▶ [Records from a dataset]
○ ○ ○

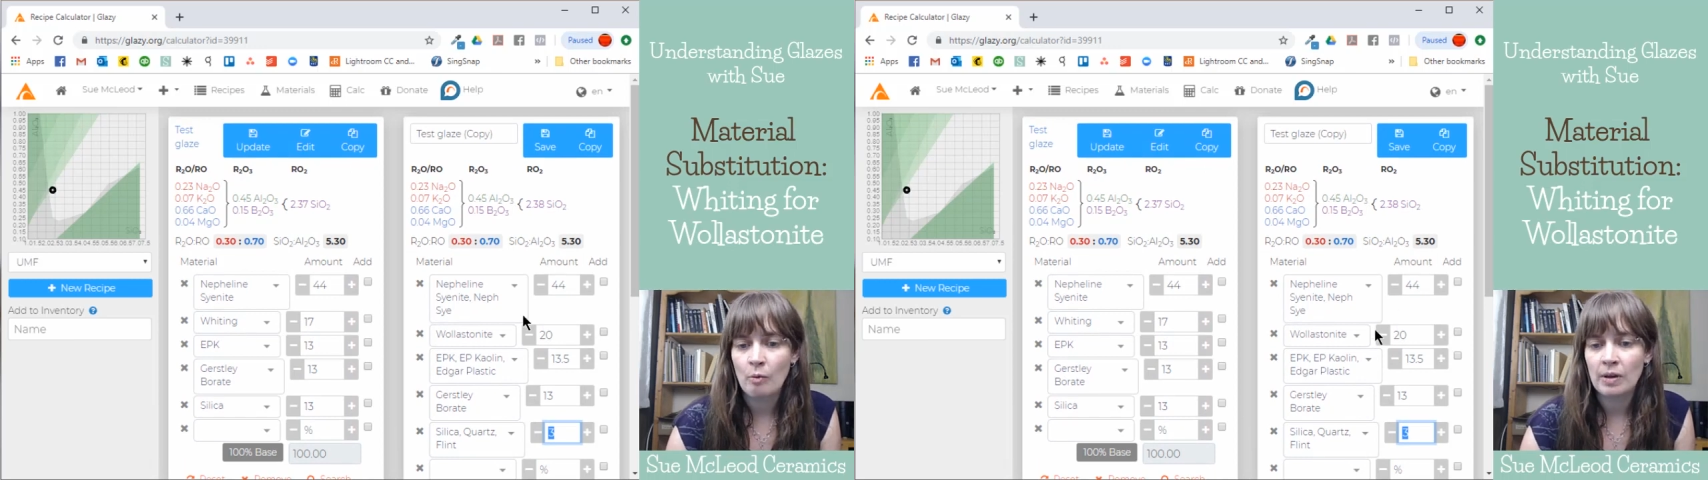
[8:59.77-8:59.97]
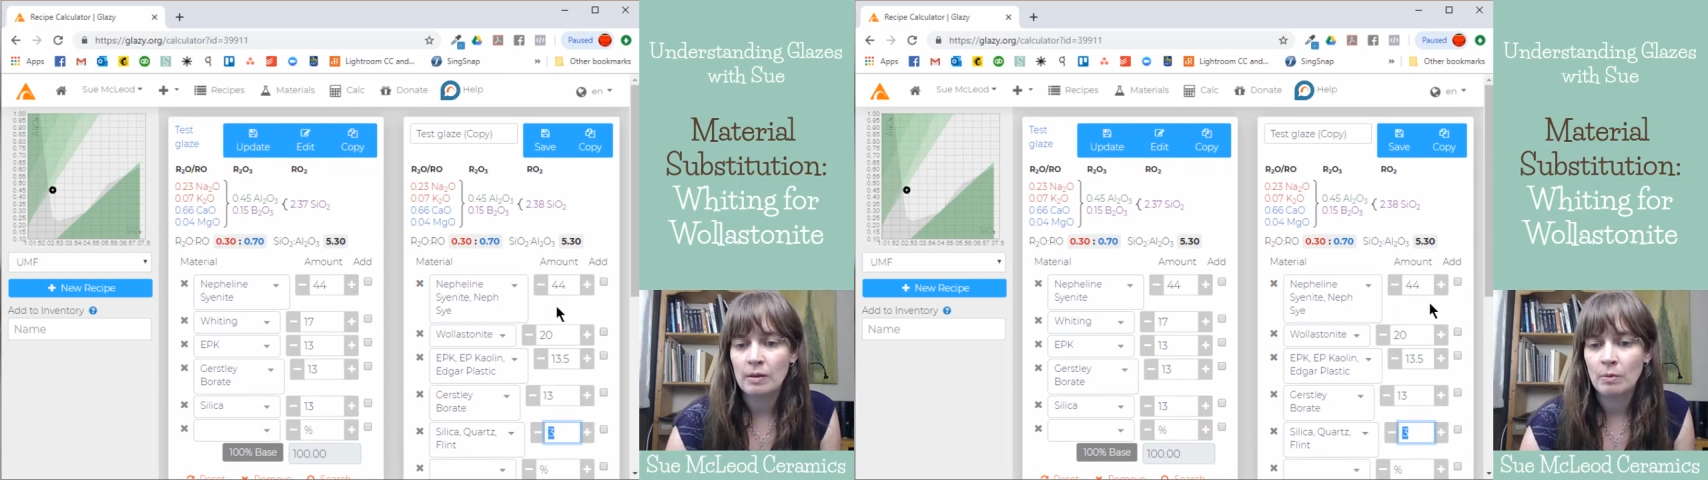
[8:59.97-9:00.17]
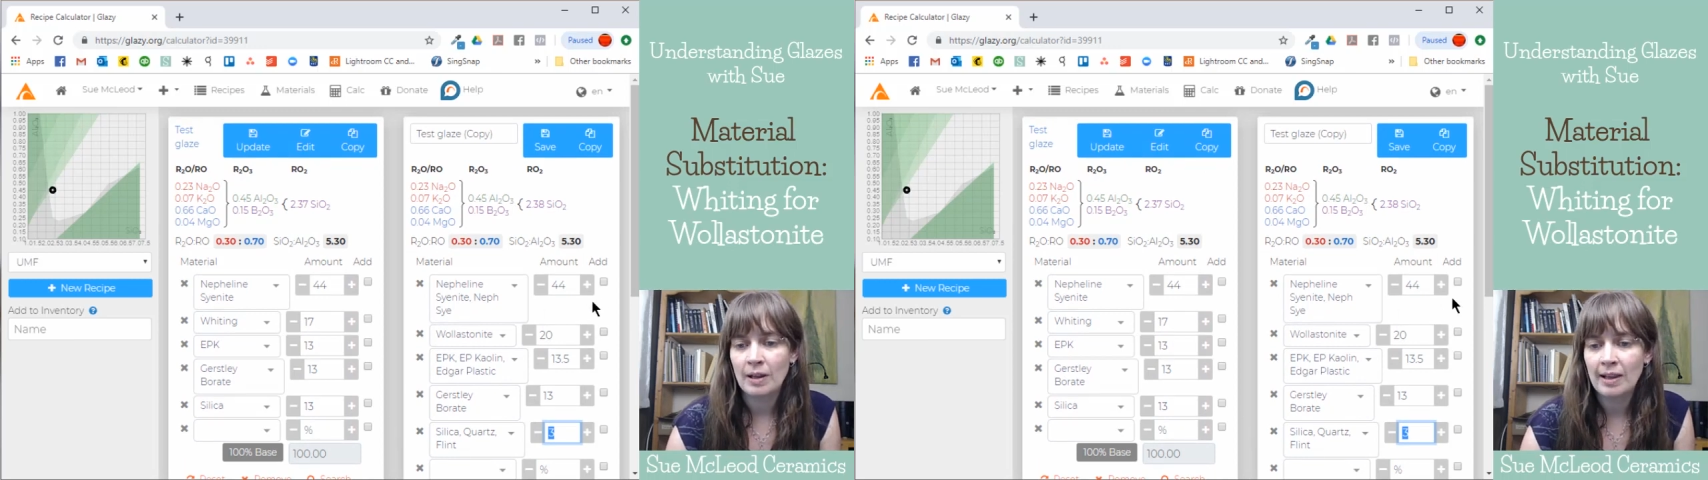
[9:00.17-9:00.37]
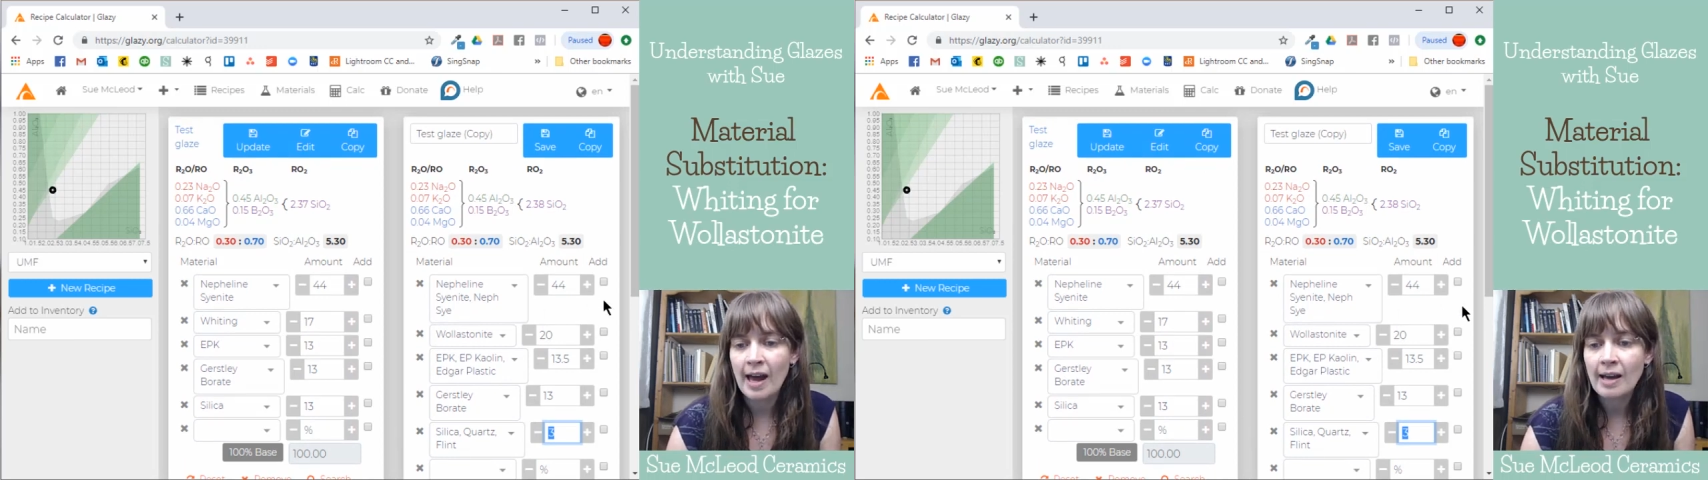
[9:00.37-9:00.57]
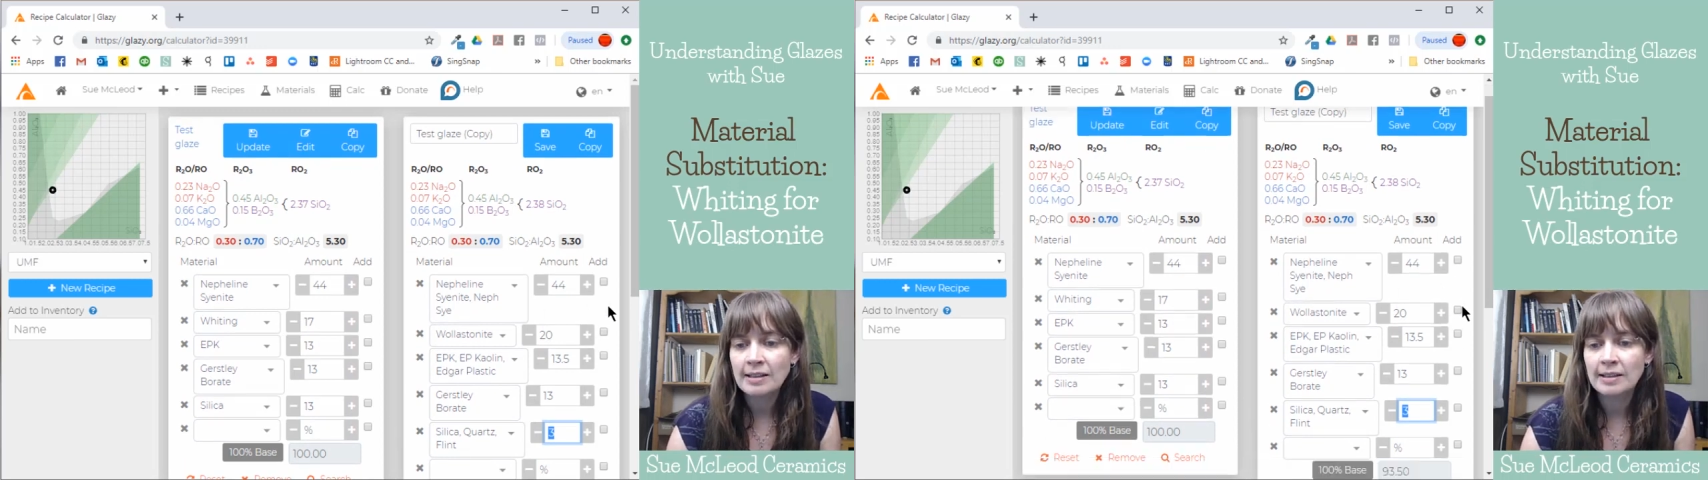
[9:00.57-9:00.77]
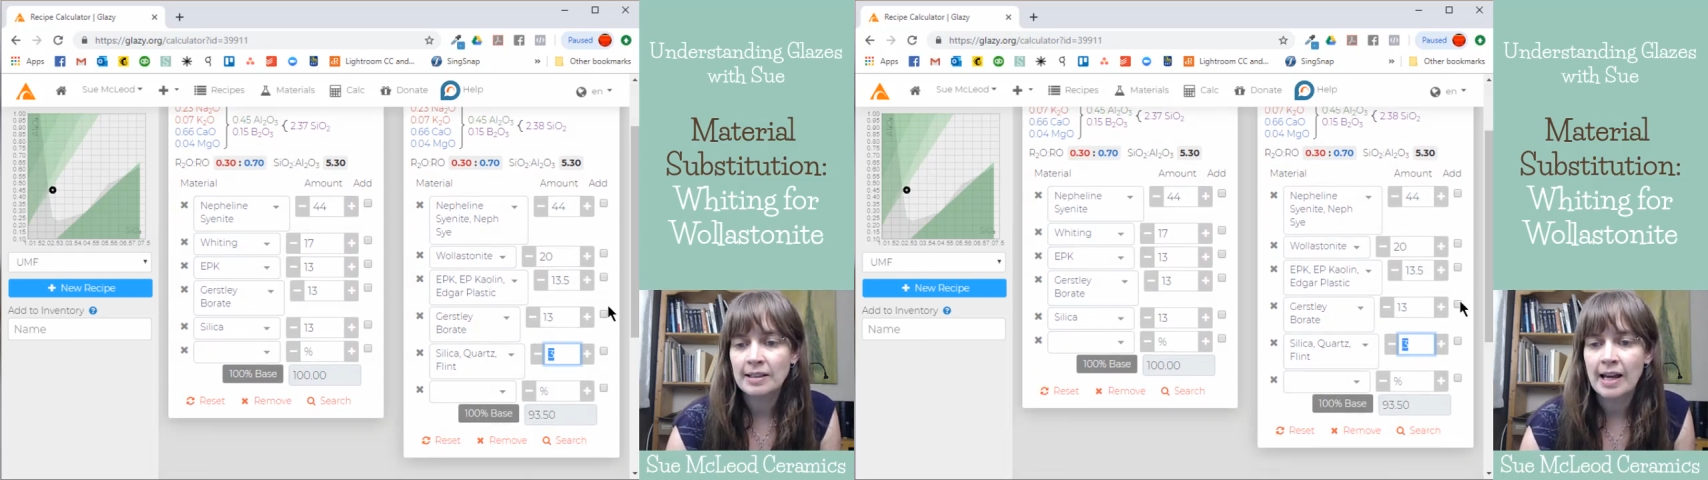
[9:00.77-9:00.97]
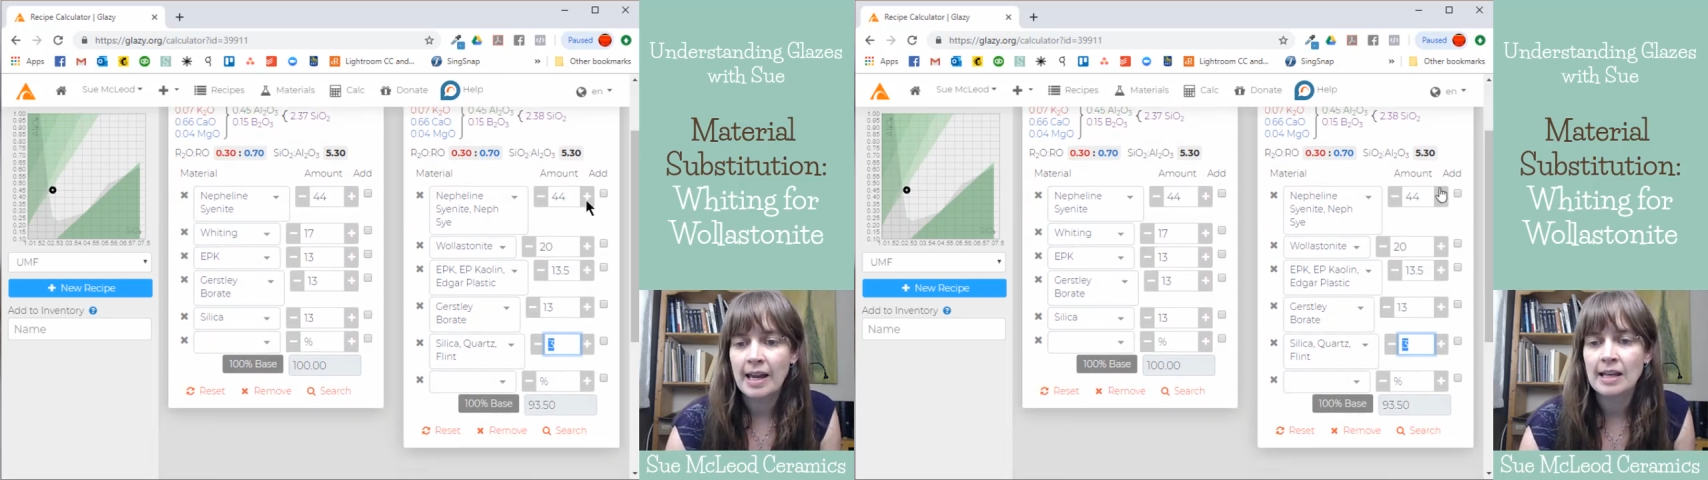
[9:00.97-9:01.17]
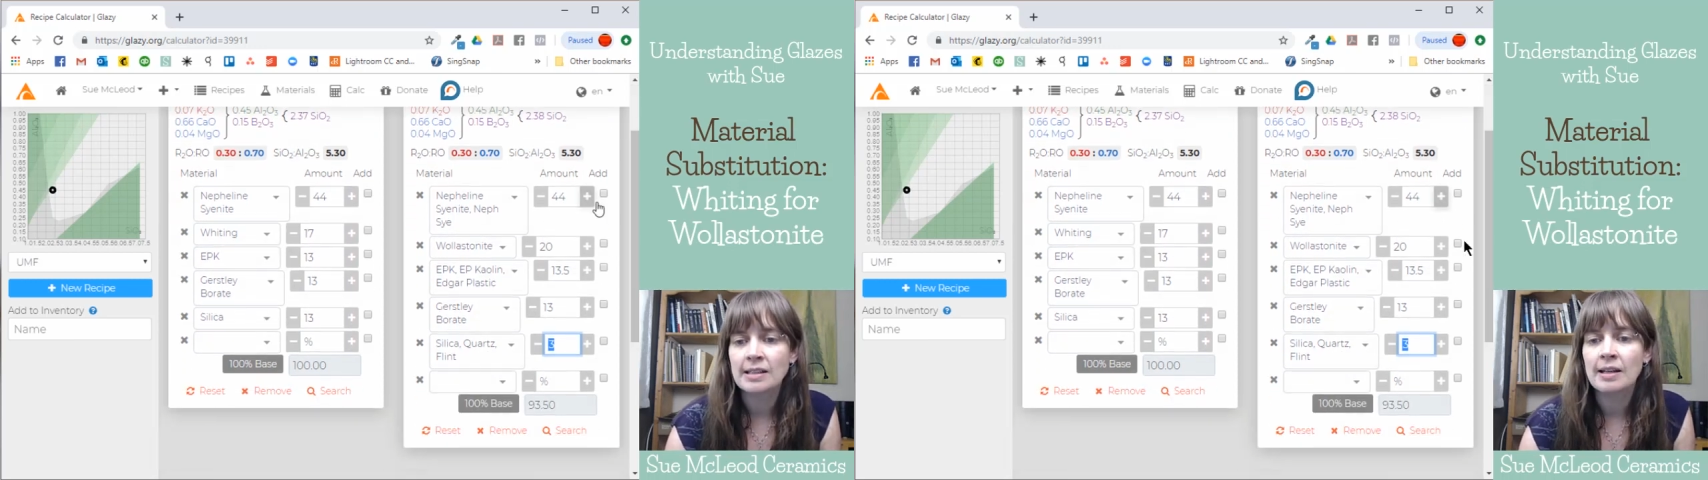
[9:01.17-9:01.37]
with
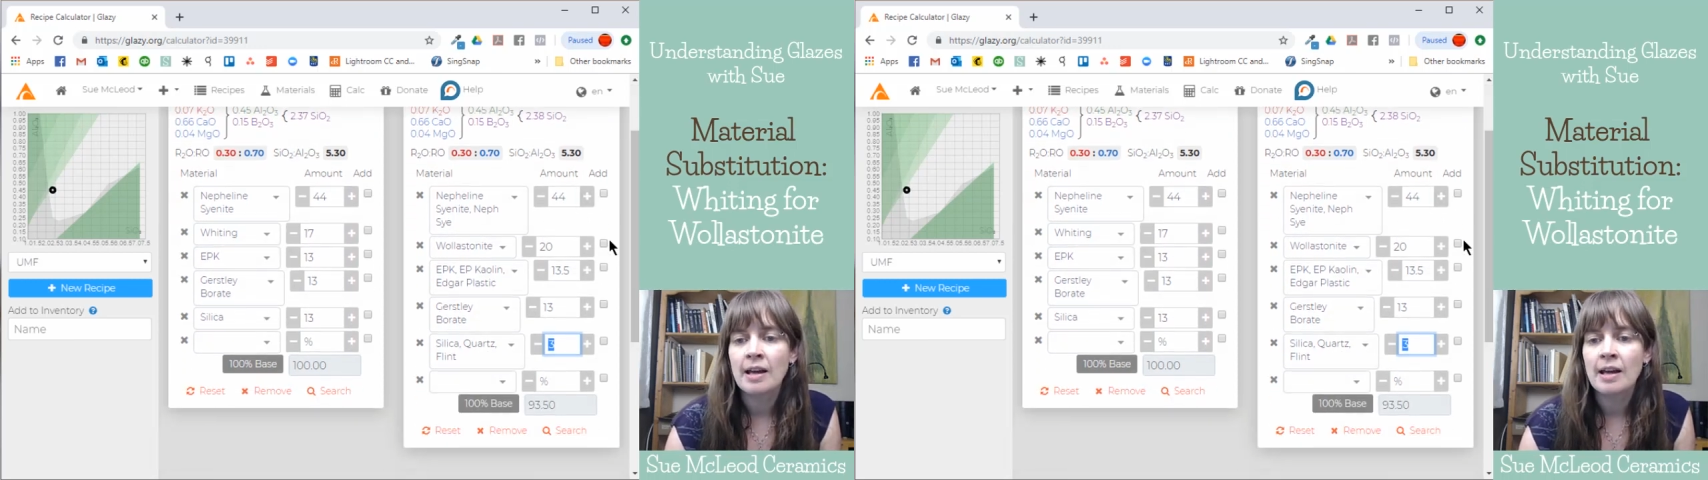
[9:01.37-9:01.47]
wollastonite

○ ○ ○

▶ [ASSIGNMENT] Please return, without any change, the lines from the line containing "[9:00.37-9:00.57]" through the last line of the entries, dropping the pictures.

▶ [TASK SOLUTION]
[9:00.37-9:00.57]
[9:00.57-9:00.77]
[9:00.77-9:00.97]
[9:00.97-9:01.17]
[9:01.17-9:01.37]
with
[9:01.37-9:01.47]
wollastonite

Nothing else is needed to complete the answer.